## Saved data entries
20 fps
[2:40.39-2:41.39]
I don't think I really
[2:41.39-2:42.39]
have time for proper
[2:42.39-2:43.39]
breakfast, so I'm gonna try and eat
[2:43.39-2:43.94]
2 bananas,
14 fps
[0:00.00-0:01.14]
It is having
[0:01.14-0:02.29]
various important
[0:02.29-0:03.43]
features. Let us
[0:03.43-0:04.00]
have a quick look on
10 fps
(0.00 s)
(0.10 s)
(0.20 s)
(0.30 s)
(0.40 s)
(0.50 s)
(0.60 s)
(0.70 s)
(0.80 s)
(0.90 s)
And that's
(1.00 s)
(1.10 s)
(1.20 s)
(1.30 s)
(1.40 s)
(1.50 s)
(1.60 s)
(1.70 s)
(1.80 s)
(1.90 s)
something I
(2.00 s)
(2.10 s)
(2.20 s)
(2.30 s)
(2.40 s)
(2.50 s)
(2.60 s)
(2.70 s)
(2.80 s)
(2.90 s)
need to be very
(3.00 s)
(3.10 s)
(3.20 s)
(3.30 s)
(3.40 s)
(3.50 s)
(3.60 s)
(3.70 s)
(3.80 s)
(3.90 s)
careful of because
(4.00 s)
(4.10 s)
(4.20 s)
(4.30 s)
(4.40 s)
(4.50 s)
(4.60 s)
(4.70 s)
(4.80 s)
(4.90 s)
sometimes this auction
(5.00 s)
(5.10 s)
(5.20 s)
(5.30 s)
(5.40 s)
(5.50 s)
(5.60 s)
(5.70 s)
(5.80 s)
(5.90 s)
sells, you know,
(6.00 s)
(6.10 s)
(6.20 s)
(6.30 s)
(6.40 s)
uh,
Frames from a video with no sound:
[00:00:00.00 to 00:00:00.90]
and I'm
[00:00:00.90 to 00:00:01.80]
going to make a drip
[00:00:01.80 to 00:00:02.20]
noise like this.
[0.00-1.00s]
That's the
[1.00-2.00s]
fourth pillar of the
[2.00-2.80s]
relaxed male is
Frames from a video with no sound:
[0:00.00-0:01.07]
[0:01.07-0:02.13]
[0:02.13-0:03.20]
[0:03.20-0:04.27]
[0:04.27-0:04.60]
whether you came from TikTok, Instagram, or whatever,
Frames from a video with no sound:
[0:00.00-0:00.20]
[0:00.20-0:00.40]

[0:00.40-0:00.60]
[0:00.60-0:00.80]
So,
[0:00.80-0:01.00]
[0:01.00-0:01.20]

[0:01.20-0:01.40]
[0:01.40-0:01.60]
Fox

## Problem
Each of the entries must be written out again exactly.

## Answer to this task
20 fps
[2:40.39-2:41.39]
I don't think I really
[2:41.39-2:42.39]
have time for proper
[2:42.39-2:43.39]
breakfast, so I'm gonna try and eat
[2:43.39-2:43.94]
2 bananas,
14 fps
[0:00.00-0:01.14]
It is having
[0:01.14-0:02.29]
various important
[0:02.29-0:03.43]
features. Let us
[0:03.43-0:04.00]
have a quick look on
10 fps
(0.00 s)
(0.10 s)
(0.20 s)
(0.30 s)
(0.40 s)
(0.50 s)
(0.60 s)
(0.70 s)
(0.80 s)
(0.90 s)
And that's
(1.00 s)
(1.10 s)
(1.20 s)
(1.30 s)
(1.40 s)
(1.50 s)
(1.60 s)
(1.70 s)
(1.80 s)
(1.90 s)
something I
(2.00 s)
(2.10 s)
(2.20 s)
(2.30 s)
(2.40 s)
(2.50 s)
(2.60 s)
(2.70 s)
(2.80 s)
(2.90 s)
need to be very
(3.00 s)
(3.10 s)
(3.20 s)
(3.30 s)
(3.40 s)
(3.50 s)
(3.60 s)
(3.70 s)
(3.80 s)
(3.90 s)
careful of because
(4.00 s)
(4.10 s)
(4.20 s)
(4.30 s)
(4.40 s)
(4.50 s)
(4.60 s)
(4.70 s)
(4.80 s)
(4.90 s)
sometimes this auction
(5.00 s)
(5.10 s)
(5.20 s)
(5.30 s)
(5.40 s)
(5.50 s)
(5.60 s)
(5.70 s)
(5.80 s)
(5.90 s)
sells, you know,
(6.00 s)
(6.10 s)
(6.20 s)
(6.30 s)
(6.40 s)
uh,
Frames from a video with no sound:
[00:00:00.00 to 00:00:00.90]
and I'm
[00:00:00.90 to 00:00:01.80]
going to make a drip
[00:00:01.80 to 00:00:02.20]
noise like this.
[0.00-1.00s]
That's the
[1.00-2.00s]
fourth pillar of the
[2.00-2.80s]
relaxed male is
Frames from a video with no sound:
[0:00.00-0:01.07]
[0:01.07-0:02.13]
[0:02.13-0:03.20]
[0:03.20-0:04.27]
[0:04.27-0:04.60]
whether you came from TikTok, Instagram, or whatever,
Frames from a video with no sound:
[0:00.00-0:00.20]
[0:00.20-0:00.40]

[0:00.40-0:00.60]
[0:00.60-0:00.80]
So,
[0:00.80-0:01.00]
[0:01.00-0:01.20]

[0:01.20-0:01.40]
[0:01.40-0:01.60]
Fox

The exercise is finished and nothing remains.